Work required: Each entry should be returned exactly as written, with no pictures carried over.

Record extracts:
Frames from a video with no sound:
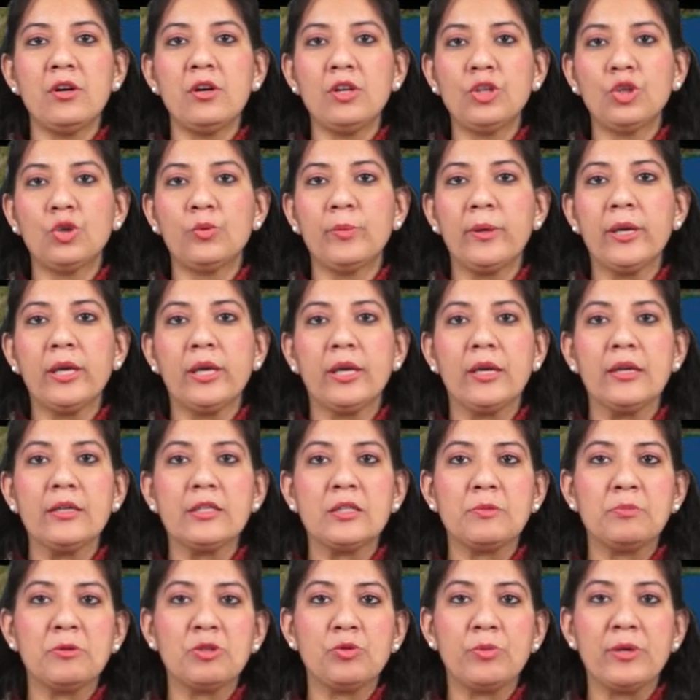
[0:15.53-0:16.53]
earthquake
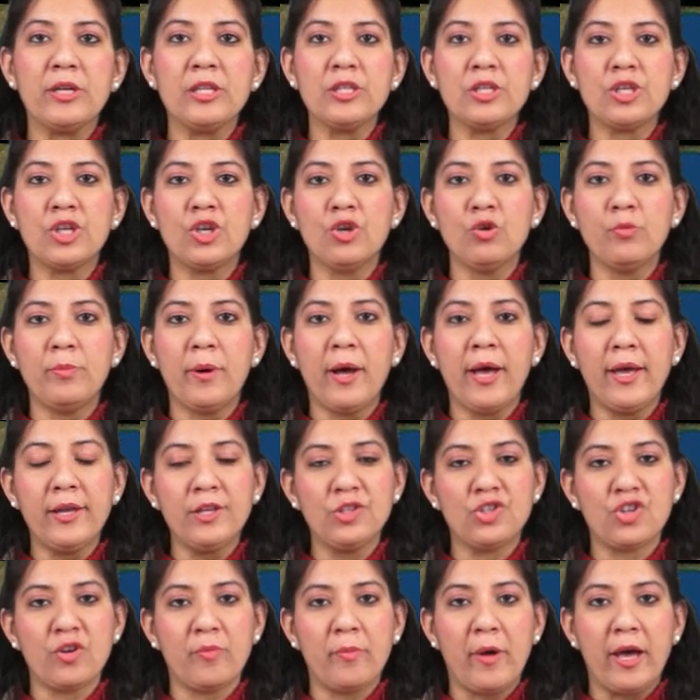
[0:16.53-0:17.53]
hits between Cuba
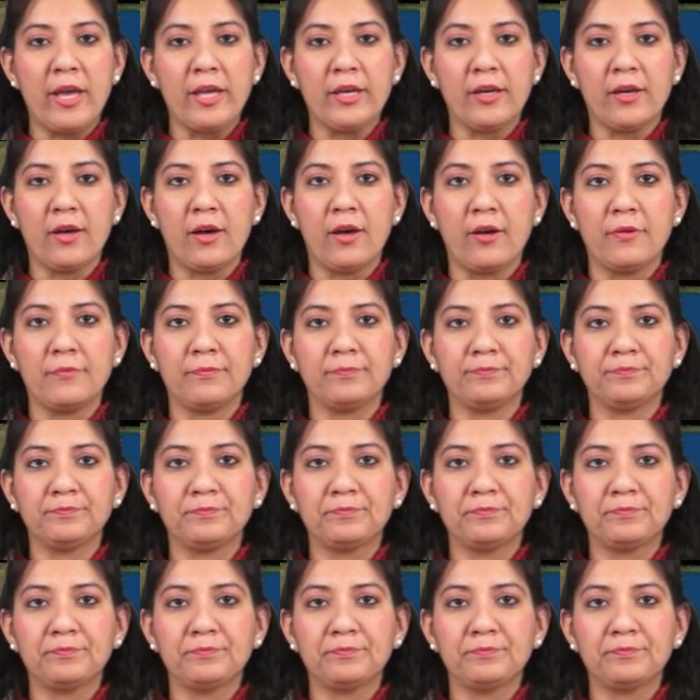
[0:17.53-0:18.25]
and Jamaica.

Final answer:
Frames from a video with no sound:
[0:15.53-0:16.53]
earthquake
[0:16.53-0:17.53]
hits between Cuba
[0:17.53-0:18.25]
and Jamaica.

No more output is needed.